Craving something with a little kick? Try this cheesy, zesty mashup that wraps smooth cream cheese, spicy jalapeños, juicy chicken, and crispy bacon into a super crunchy taquito. It’s bold, comforting, and crazy simple—gets everyone running for seconds.
The first time I whipped these up for a football party, they vanished way before anything else. Now whenever the fridge is empty or friends crash over, these are what I make. Stash a bunch in the freezer and you’re set for days.
Flavor-Packed Ingredients
- Corn tortillas: crunch up best when cooked and keep things classic
- Jalapeño peppers: chop them up for some heat—you can make it as spicy (or not) as you like
- Green onions: slice thin for a fresh pop of color and taste
- Bacon: salty, crispy bite that makes everything better
- Cream cheese: the stuff that makes your filling super creamy
- Rotisserie chicken: just shred and toss in for fast, flavorful protein
- Cheddar and Monterrey jack: melts well and gives you that cheesy pull
- Garlic: use fresh if you can—brings the flavor up a notch
- Oil: gives these taquitos that irresistible golden crunch
Easy-to-Follow Steps
- Pick Your Cooking Style:
- If baking, space out oiled taquitos on your baking sheet and let them cook at 350°F for 10-15 minutes until crispy. Want a big crunch? Broil the last 2-3 minutes.

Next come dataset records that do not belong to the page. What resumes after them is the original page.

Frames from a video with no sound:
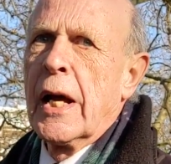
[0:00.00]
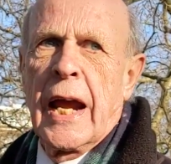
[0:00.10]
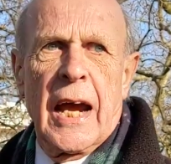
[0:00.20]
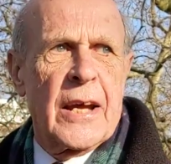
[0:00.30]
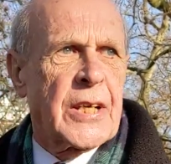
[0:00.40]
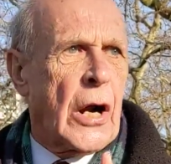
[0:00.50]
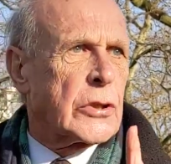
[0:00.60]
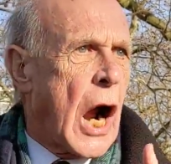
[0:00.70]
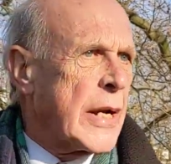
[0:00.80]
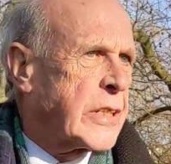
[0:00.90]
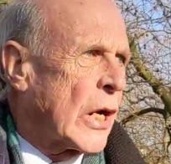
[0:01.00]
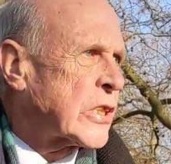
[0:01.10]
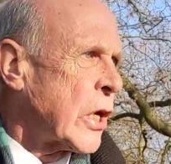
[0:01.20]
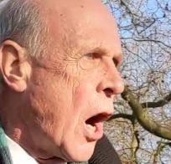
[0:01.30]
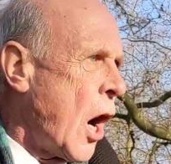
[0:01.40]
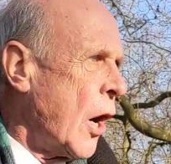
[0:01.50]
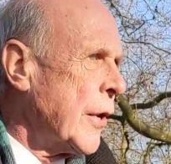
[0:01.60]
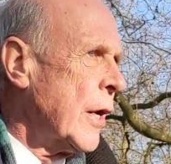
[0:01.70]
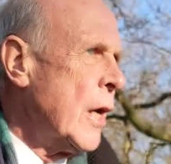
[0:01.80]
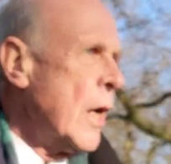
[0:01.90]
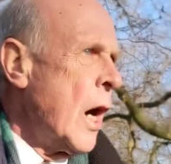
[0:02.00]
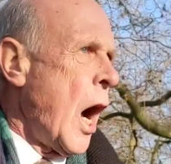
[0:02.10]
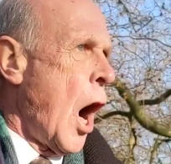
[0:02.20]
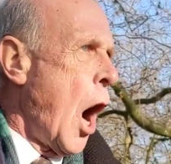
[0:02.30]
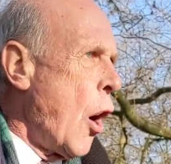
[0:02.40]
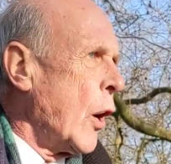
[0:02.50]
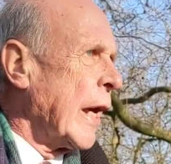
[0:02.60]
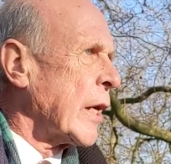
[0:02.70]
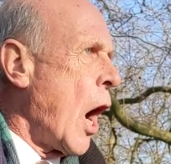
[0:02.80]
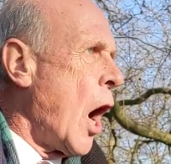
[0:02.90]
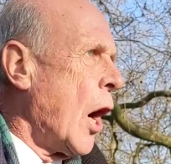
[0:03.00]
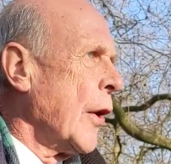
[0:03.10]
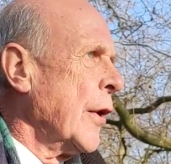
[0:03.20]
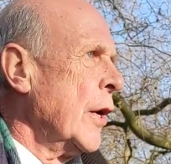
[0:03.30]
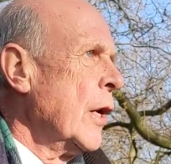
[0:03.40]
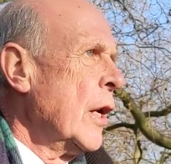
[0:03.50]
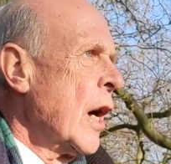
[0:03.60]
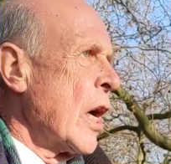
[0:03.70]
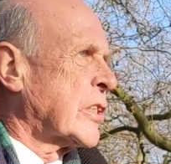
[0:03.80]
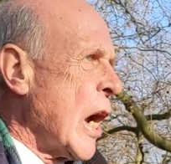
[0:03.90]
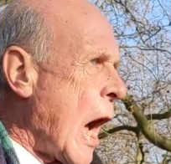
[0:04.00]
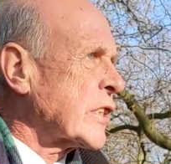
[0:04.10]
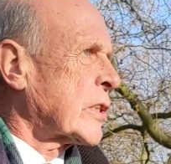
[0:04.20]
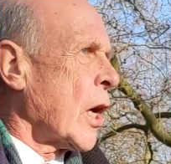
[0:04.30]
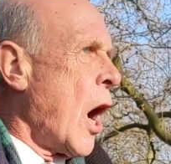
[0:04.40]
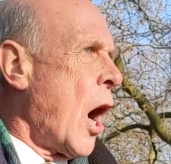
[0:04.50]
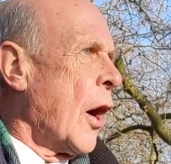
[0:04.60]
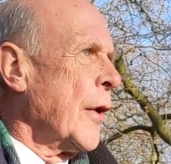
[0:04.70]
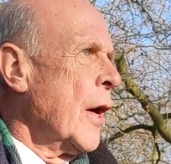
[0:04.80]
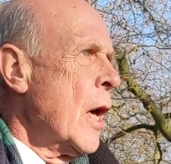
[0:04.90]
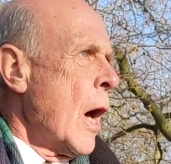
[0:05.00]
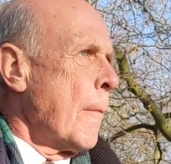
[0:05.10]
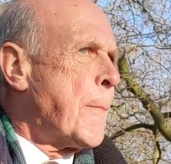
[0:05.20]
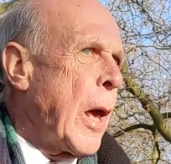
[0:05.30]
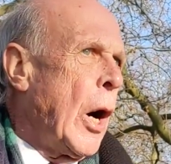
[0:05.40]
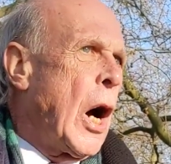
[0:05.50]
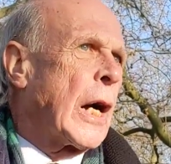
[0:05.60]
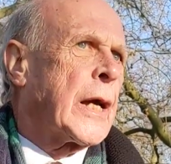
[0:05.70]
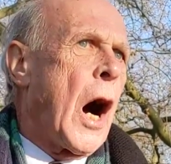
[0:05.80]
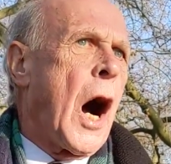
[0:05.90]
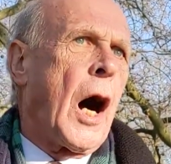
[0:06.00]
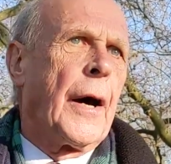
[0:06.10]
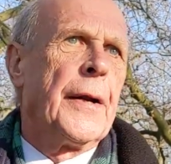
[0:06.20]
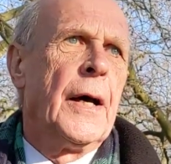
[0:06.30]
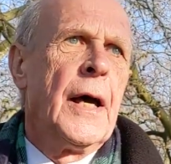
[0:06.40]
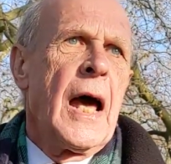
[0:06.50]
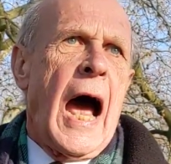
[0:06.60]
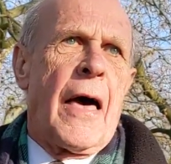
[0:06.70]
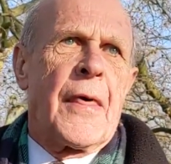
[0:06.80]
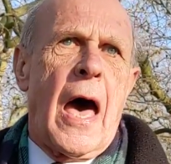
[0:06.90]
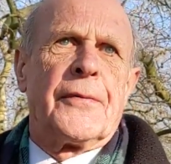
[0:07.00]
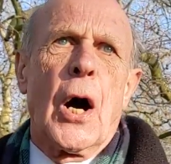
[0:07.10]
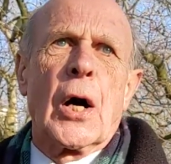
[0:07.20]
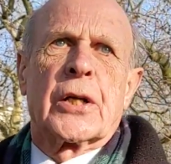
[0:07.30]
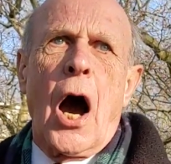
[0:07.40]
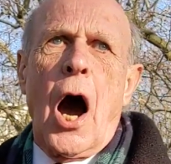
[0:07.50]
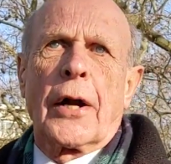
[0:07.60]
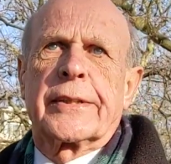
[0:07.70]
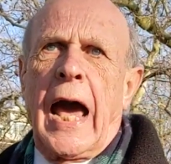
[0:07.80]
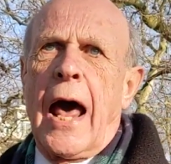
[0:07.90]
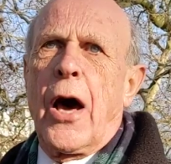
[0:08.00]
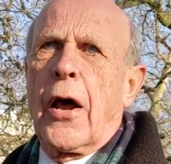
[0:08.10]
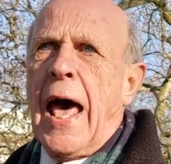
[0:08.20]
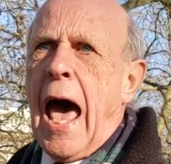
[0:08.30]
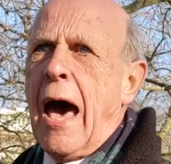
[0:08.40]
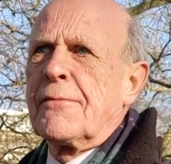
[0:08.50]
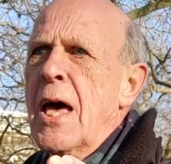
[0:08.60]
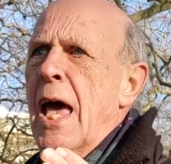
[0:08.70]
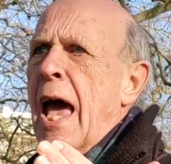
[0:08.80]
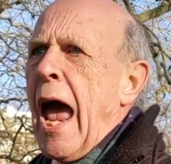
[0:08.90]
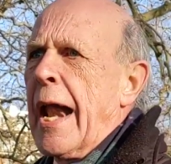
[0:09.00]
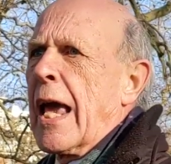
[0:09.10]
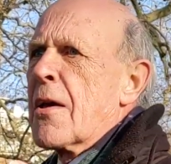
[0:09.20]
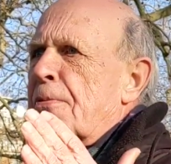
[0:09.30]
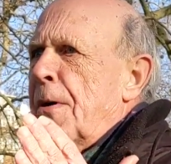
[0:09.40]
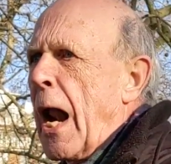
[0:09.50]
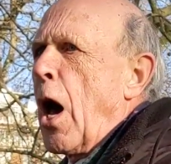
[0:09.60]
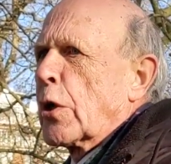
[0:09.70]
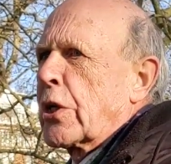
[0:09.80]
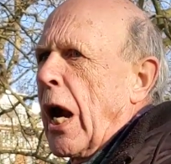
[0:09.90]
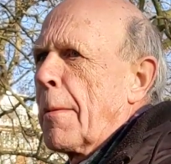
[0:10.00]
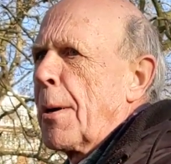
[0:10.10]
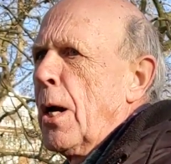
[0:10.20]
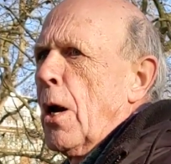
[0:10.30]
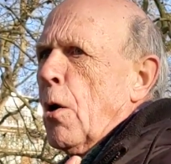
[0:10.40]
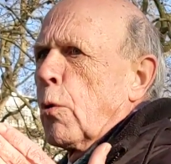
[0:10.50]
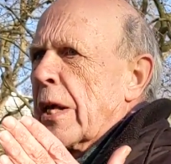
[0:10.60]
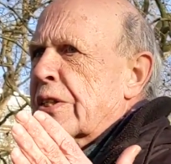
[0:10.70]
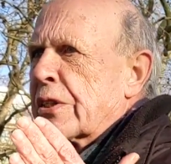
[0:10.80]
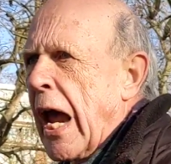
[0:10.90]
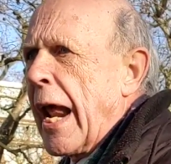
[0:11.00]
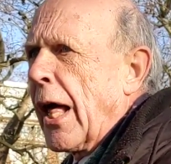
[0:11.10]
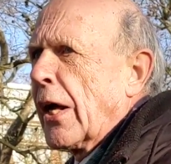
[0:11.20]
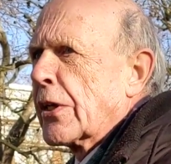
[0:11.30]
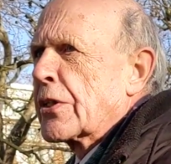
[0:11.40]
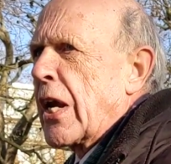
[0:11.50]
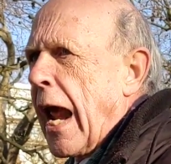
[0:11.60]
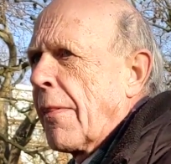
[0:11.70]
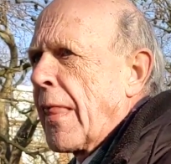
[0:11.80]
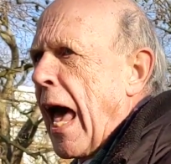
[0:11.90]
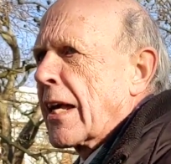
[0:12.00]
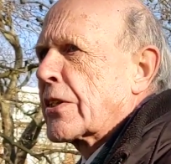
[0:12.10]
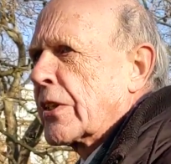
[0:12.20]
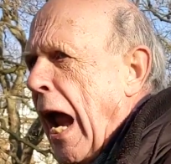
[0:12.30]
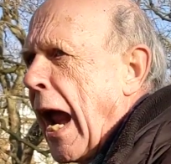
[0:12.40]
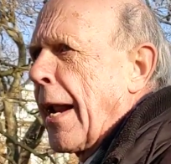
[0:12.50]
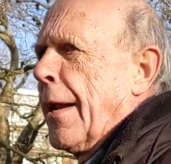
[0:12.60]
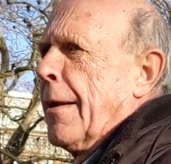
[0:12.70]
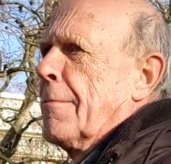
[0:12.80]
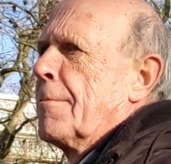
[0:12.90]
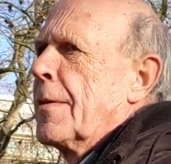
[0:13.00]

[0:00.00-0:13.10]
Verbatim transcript: He is a righteous God, a holy God, a just God, a pure God, and therefore God cannot have any fellowship with sinners in their sin.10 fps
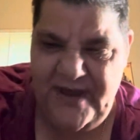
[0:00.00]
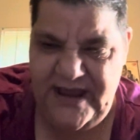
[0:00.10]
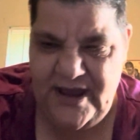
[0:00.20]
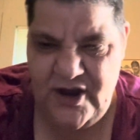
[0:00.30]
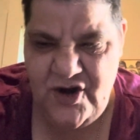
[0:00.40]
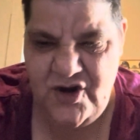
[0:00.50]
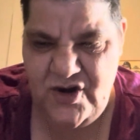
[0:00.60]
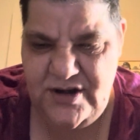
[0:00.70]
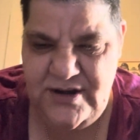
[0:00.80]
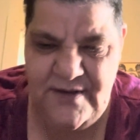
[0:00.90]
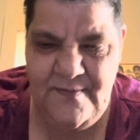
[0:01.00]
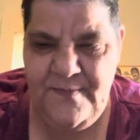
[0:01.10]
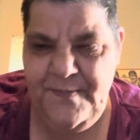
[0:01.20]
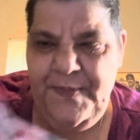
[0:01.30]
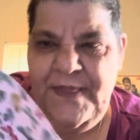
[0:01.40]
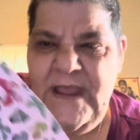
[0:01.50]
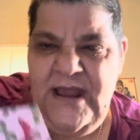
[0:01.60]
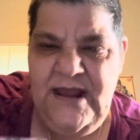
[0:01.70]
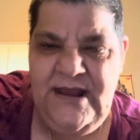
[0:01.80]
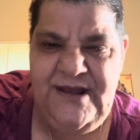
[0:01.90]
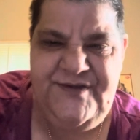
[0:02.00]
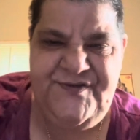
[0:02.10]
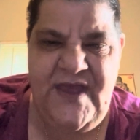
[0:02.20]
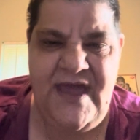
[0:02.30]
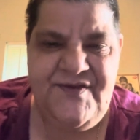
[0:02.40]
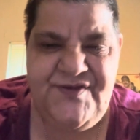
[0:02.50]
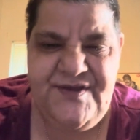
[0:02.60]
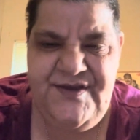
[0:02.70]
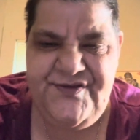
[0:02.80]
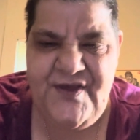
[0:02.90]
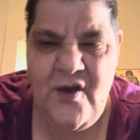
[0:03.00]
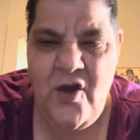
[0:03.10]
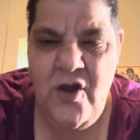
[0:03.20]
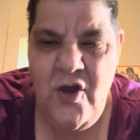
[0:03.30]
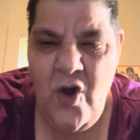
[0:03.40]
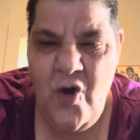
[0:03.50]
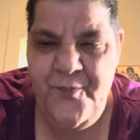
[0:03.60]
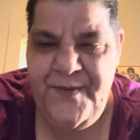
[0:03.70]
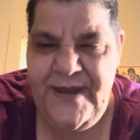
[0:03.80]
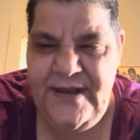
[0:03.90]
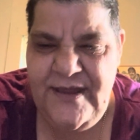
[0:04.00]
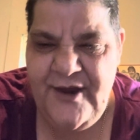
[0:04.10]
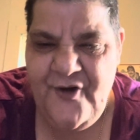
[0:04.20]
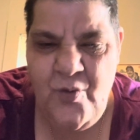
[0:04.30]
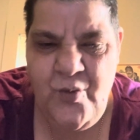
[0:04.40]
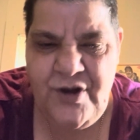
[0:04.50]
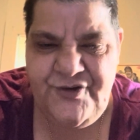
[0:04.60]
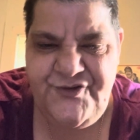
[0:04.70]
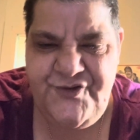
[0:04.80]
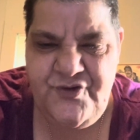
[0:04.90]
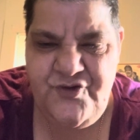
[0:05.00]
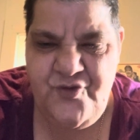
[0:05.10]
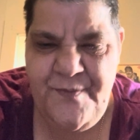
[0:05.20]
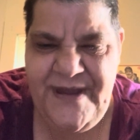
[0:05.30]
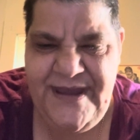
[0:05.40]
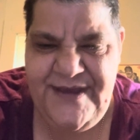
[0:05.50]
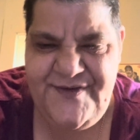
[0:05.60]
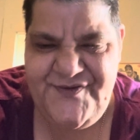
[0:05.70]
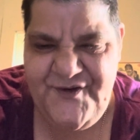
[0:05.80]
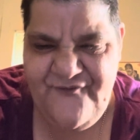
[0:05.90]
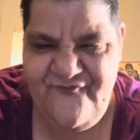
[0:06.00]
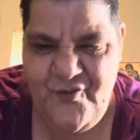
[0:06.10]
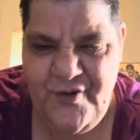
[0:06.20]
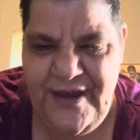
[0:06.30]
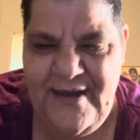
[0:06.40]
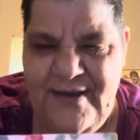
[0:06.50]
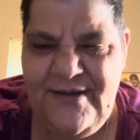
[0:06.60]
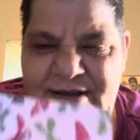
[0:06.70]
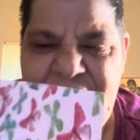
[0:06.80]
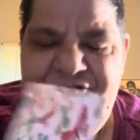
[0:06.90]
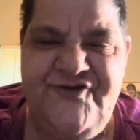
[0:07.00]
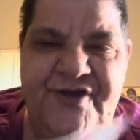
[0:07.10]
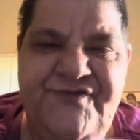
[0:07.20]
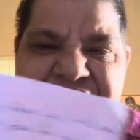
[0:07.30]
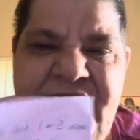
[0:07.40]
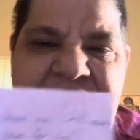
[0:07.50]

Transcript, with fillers: my card. It says, Lisa, hoping there are one or two new Miggies here for you. Justin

- Going air fryer? Pop them in batches at 350°F for about 6-8 minutes. Don’t squash them together.
- For stovetop, fry in hot oil for a few minutes per side till every bit gets that golden crust. Move finished ones to the oven to stay warm.
- Roll Those Taquitos:
- Scoop a few spoons of filling down the tortilla’s middle. Roll up tight like a cigar and put seam side down so they don't unroll.
- Soften the Tortillas:
- Wrap tortillas in a damp towel and zap in the microwave for half a minute, or heat each side quickly in a dry skillet. This keeps them from cracking.
- Get the Oven Ready:
- Fire up your oven to 350°F and put down parchment or foil on your sheet—makes cleanup a breeze and stops sticking.
- Mix Everything Up:
- Combine chicken, cream cheese, both kinds of cheese, bacon, jalapeños, green onions, and garlic with a little salt and pepper. Stir till it’s all blended and smooth from the cream cheese.

At our family’s Super Bowl bash, folks always end up competing for the last bite of these taquitos. Want more kick? Add another jalapeño and leave in the seeds. If you need it milder, just skip some of the spicy stuff.
Prep Ahead Tips
You can build these taquitos and let them chill in the fridge, wrapped up on a tray, for up to a day before you need them. Just add oil and bake when you’re hungry. Makes serving a breeze at parties or on those busy nights when you don’t wanna cook from scratch.
Fun Twists
Switch things up! Try buffalo chicken with a little blue cheese, toss in spinach and artichoke with shredded parmesan, or barbecue chicken and smoked gouda. Go veggie—just use black beans, corn, and extra cheese instead of chicken. The way you roll and cook stays the same no matter the filling.
Awesome Dips
These are great solo, but set out dips to take them up a notch. Creamy ranch is perfect with the spicy jalapeños, guac keeps things cool and fresh, salsa gives a tangy boost, and sour cream helps mellow out the heat. Make a dip bar so everyone can pick their favorite!
How to Serve Them
Want a meal? Plate up these taquitos with a scoop of refried beans and Mexican rice. Cut calories? Toss a crunchy salad on the side with a zesty lime dressing. They’re crowd-pleasers sliced in half for parties, especially when you pile on cilantro and lime for a fresh finish and lay out all those dips.

Recipe FAQs
- → Can I swap corn tortillas for flour ones?
Of course! Flour tortillas make them softer while keeping them just as tasty.
- → Are these super spicy?
They're a little spicy because of the jalapenos, but you can tone it down by using fewer or taking out the seeds.
- → Is it okay to make them in advance?
Yep, go ahead and prep them early. Store uncooked ones in the fridge or freezer for later baking or frying.
- → What dips work well with these?
Guacamole, ranch, salsa, or sour cream all pair nicely to dip these in.
- → How can I make the oven ones crispier?
Brush on a bit of oil and set your oven to broil for a couple minutes. Watch them closely so they don’t scorch.
- → Can I use leftover cooked chicken?
Sure thing! Any kind of shredded chicken you’ve already cooked works perfectly for filling these.
- → How do I warm them up without losing the crunch?
An air fryer or oven is your best bet for reheating. The microwave will soften them, but they won’t stay crispy.